* WHAT THIS TASK INVOLVES:
Here the job is to transcribe the data verbatim while leaving each picture out.

── GIVEN DATA

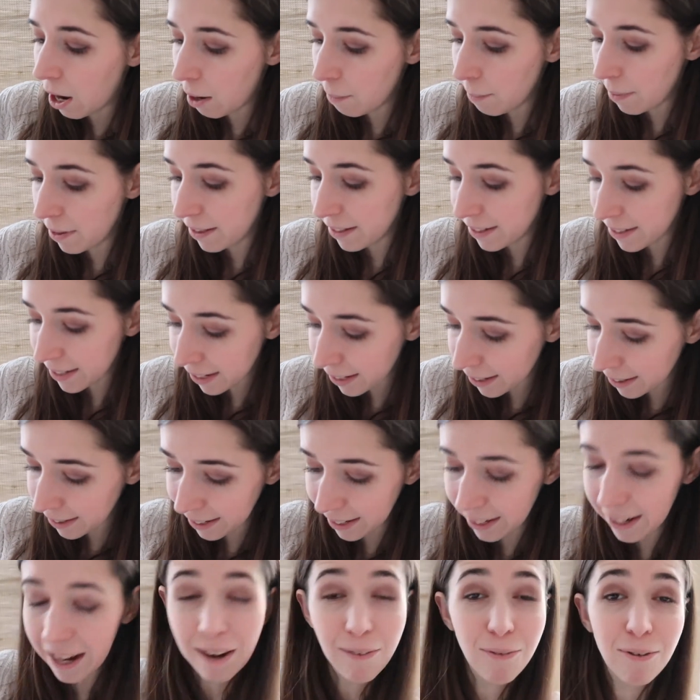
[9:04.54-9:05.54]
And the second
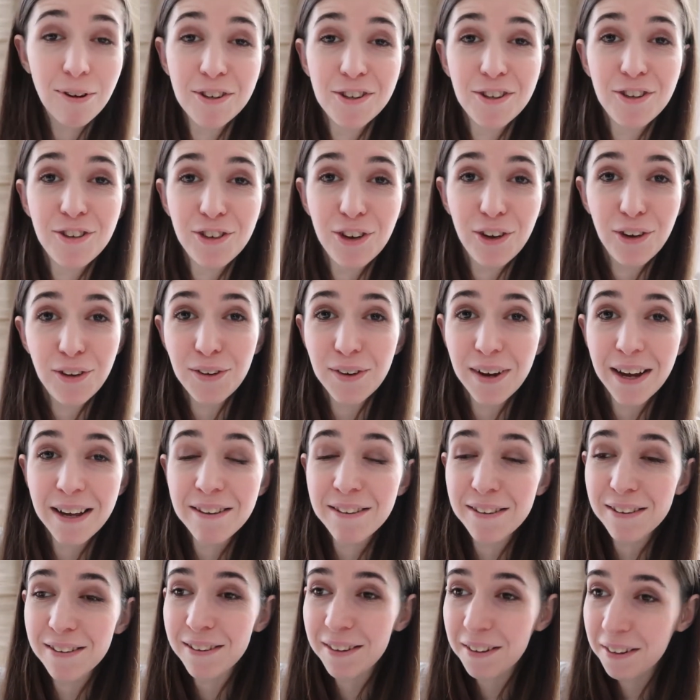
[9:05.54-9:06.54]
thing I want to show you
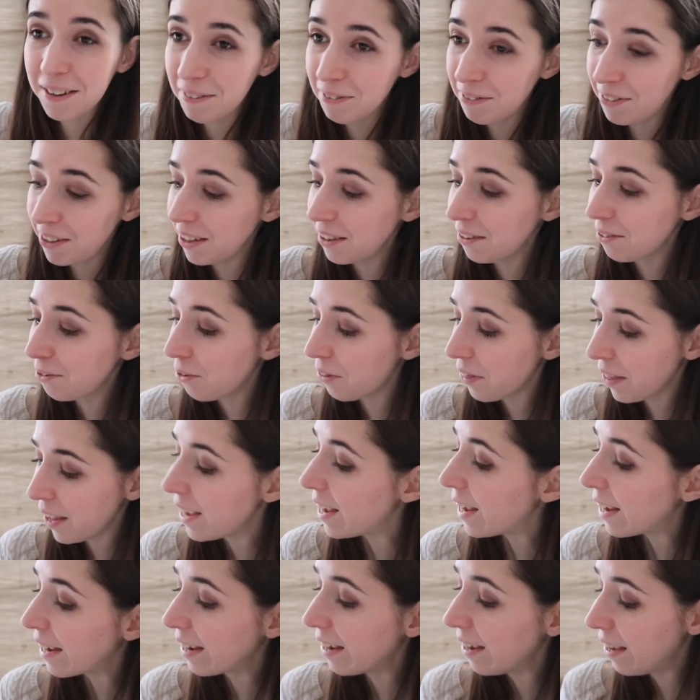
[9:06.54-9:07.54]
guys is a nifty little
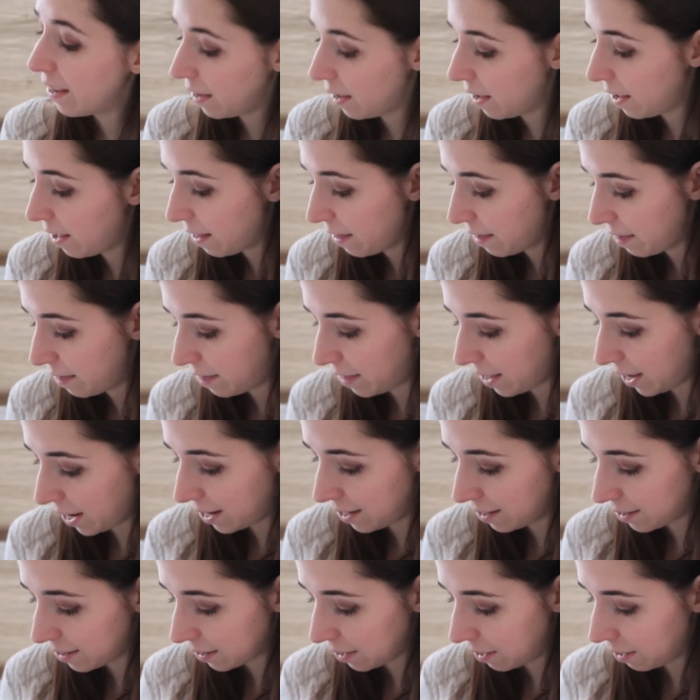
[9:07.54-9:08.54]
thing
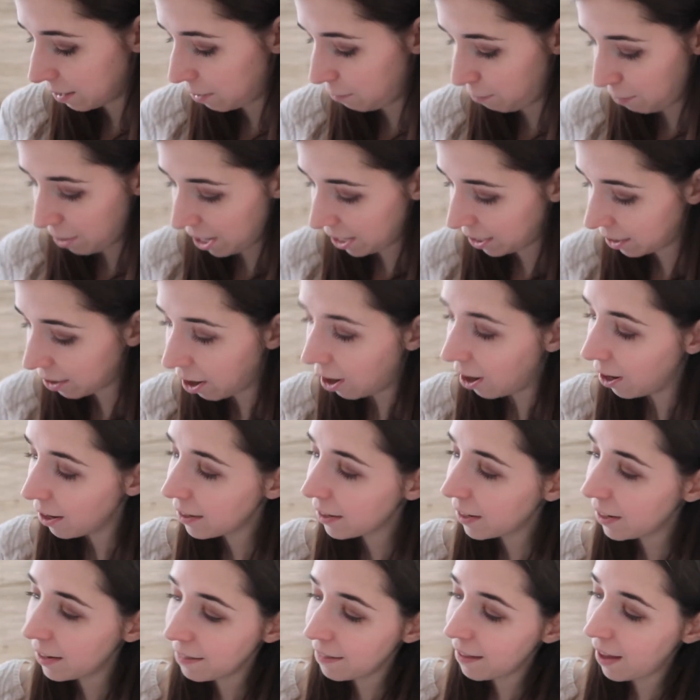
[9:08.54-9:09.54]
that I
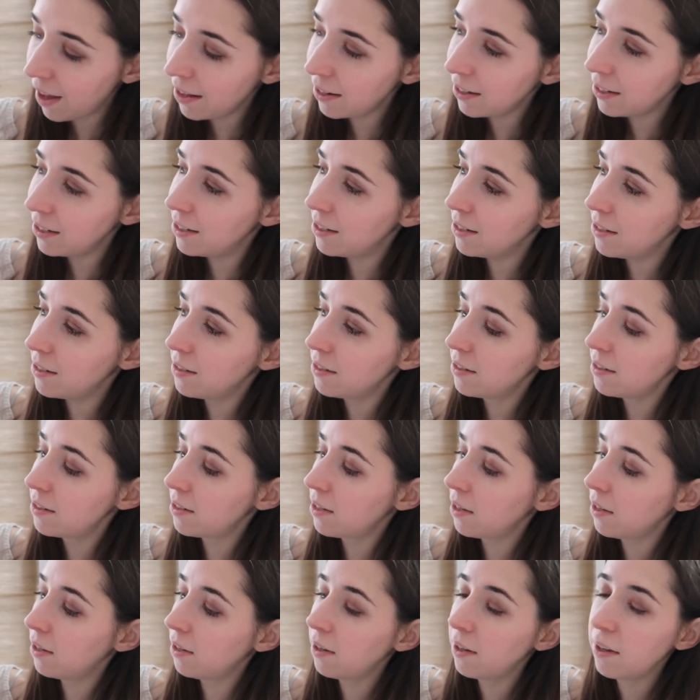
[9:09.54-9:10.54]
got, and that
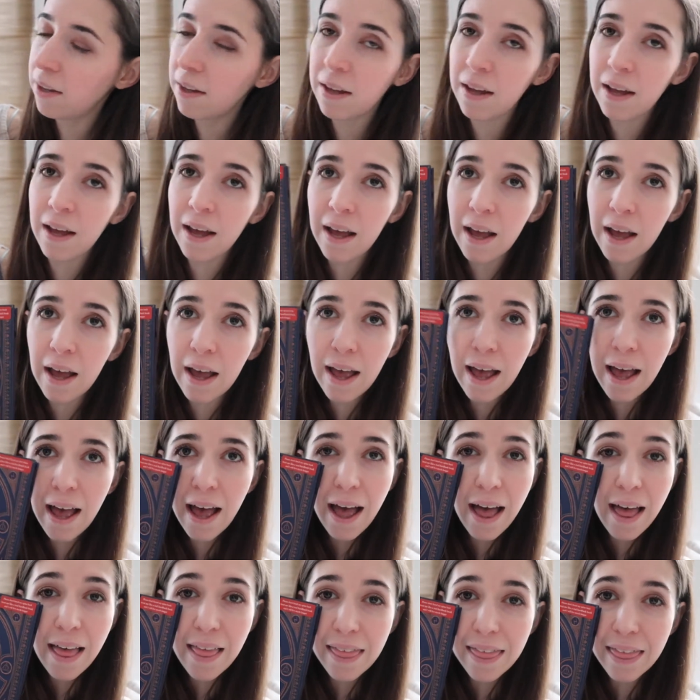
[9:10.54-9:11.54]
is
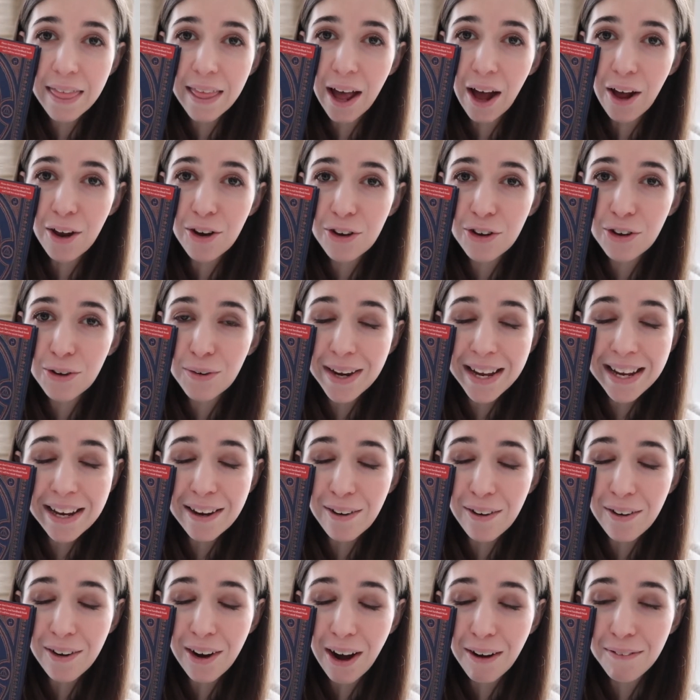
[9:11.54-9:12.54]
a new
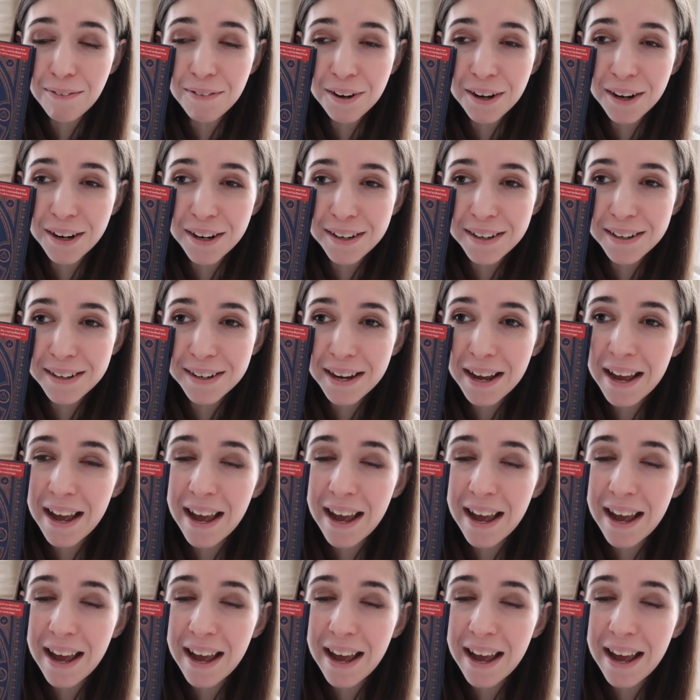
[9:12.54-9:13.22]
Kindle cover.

────

* EXERCISE RESULT:
[9:04.54-9:05.54]
And the second
[9:05.54-9:06.54]
thing I want to show you
[9:06.54-9:07.54]
guys is a nifty little
[9:07.54-9:08.54]
thing
[9:08.54-9:09.54]
that I
[9:09.54-9:10.54]
got, and that
[9:10.54-9:11.54]
is
[9:11.54-9:12.54]
a new
[9:12.54-9:13.22]
Kindle cover.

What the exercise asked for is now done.